Page:Souriau - Histoire du Parnasse, 1929.djvu/434

La bibliothèque libre.
Le texte de cette page a été corrigé et est conforme au fac-similé.
370
HISTOIRE DU PARNASSE

CHAPITRE IV
Anatole France

Un de ses plus grands admirateurs a dit : « M. Anatole France, que l’on osa prendre pour un poète parnassien, a toujours différé de ceux qu’on lui donnait pour maîtres par le souffle énergique d’une pensée exquise[1] ». Que devons-nous en penser ? Anatole France entre au Parnasse avec un bagage assez léger, car ses œuvres de jeunesse intéressent surtout ceux qui s’amusent à retrouver les sources de ses plagiats[2]. Il est inutile d’insister : personne n’ignore qu’A. France est le roi des plagiaires. À ses débuts au Parnasse, il est l’homme de deux livres, les idylles de Chénier, les tragédies de Racine. À la Villa Saïd on peut contempler un exemplaire de Chénier dont l’usure atteste les bons services[3]. France possède à merveille le genre d’André Chénier : on sait qu’il en a fait un pastiche à ce point réussi que Becq de Fouquières s’obstina à le maintenir dans ses éditions savantes comme parfaitement authentique[4].

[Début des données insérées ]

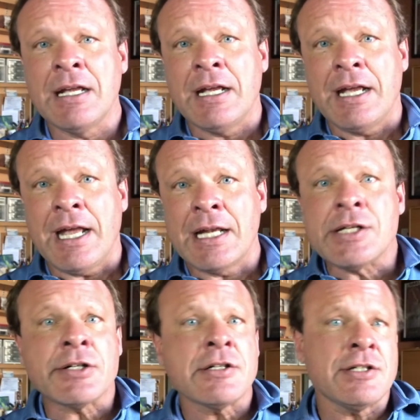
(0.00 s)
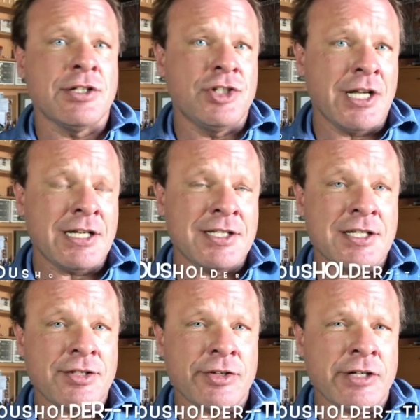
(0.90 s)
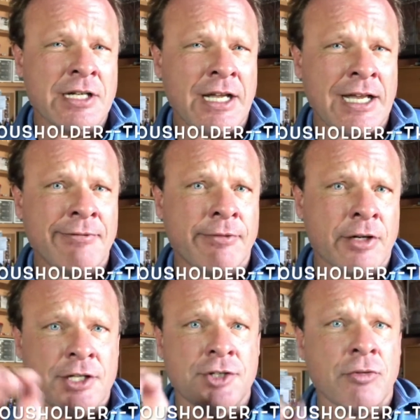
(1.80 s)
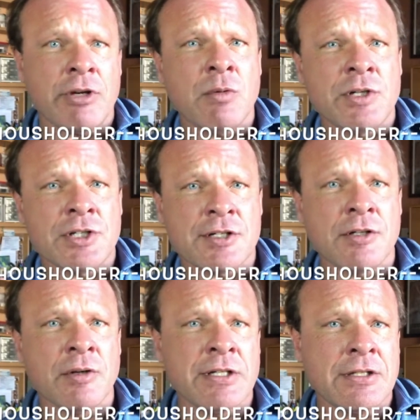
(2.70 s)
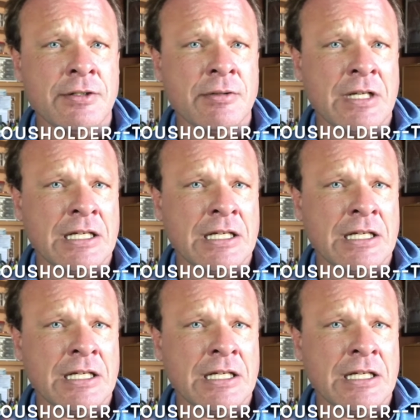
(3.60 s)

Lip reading: and turn to Genesis 39 for a story which is going to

Chénier passe pourtant dans son admiration après Racine. Racine est le seul homme dont France ait gardé le culte toute sa vie[5]. La question a été traitée à fond par M. G. des Hons, dans un livre si pondéré qu’il nous réconcilierait avec la manie des sources. Ses rapprochements ne sont pas exagérés. Il nous montre France puisant dans Racine comme Racine avait puisé dans les Anciens[6].

On s’aperçoit vite au Parnasse que le nouveau venu est tout Racinien[7] ; cela n’est pas pour déplaire à Leconte de Lisle : France a dû avoir un joli succès, s’il a récité, boulevard des Invalides, la

  1. Maurras, Anatole France politique et poète, p. 5-6.
  2. G. Huard, Normannia, fascicule II, septembre 1928.
  3. Ségur, Conversations, p. 65.
  4. Heredia, Les Bucoliques, p. xiii ; cf. Barthou, Revue de Paris, 15 décembre 1923, p. 721-727.
  5. Le Goff, Anatole France, p. 230-231 ; Roujon, La Vie et les Opinions, p. 237 sqq.
  6. Anatole France et Jean Racine, passim.
  7. Ricard, Petit Temps du 2 septembre 1900.